**Exercise requirements**: Wherever a picture appears, leave it out, and transcribe the rest of the records exactly.
======== Records for this task ========
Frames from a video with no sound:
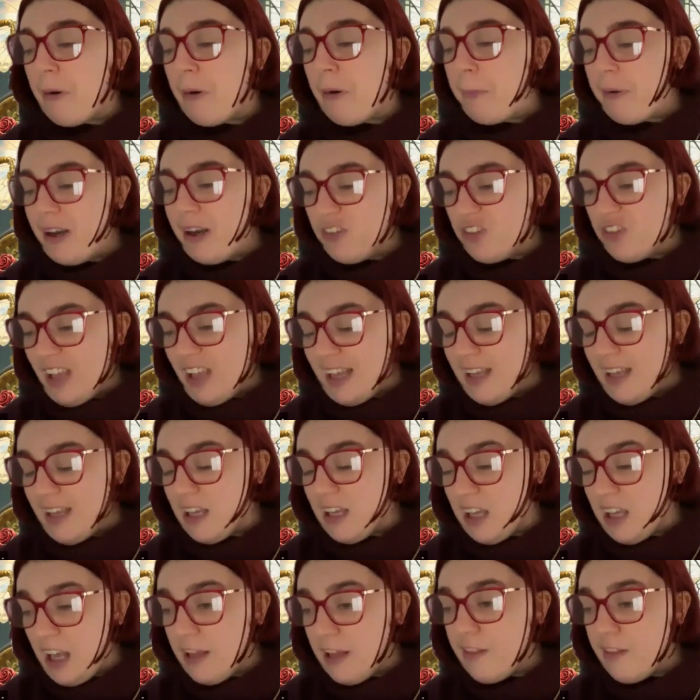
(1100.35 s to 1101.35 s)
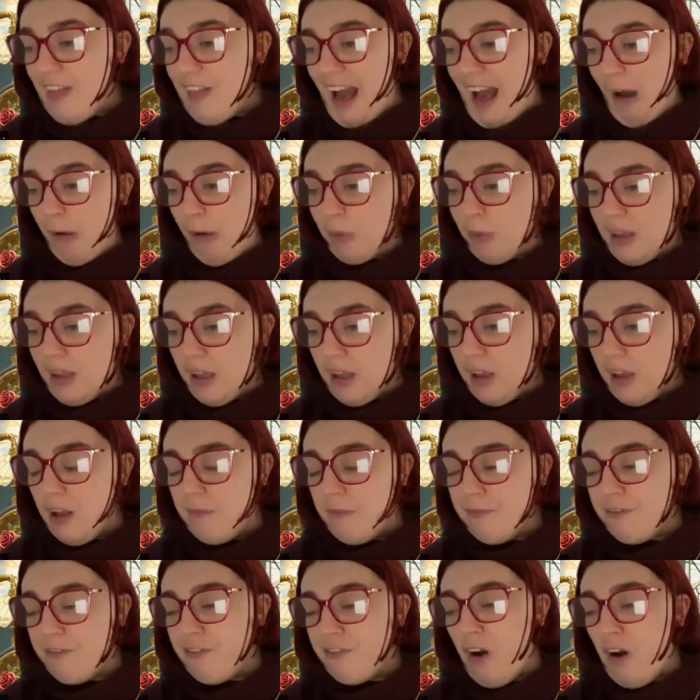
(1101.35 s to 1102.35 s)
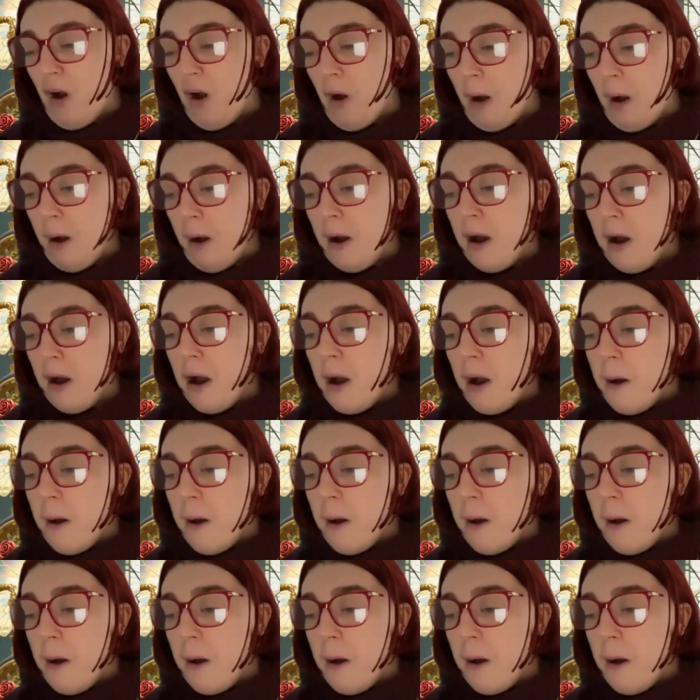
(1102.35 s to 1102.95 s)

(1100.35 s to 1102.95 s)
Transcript: published in 2004,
========
**Answer to this task**:
Frames from a video with no sound:
(1100.35 s to 1101.35 s)
(1101.35 s to 1102.35 s)
(1102.35 s to 1102.95 s)

(1100.35 s to 1102.95 s)
Transcript: published in 2004,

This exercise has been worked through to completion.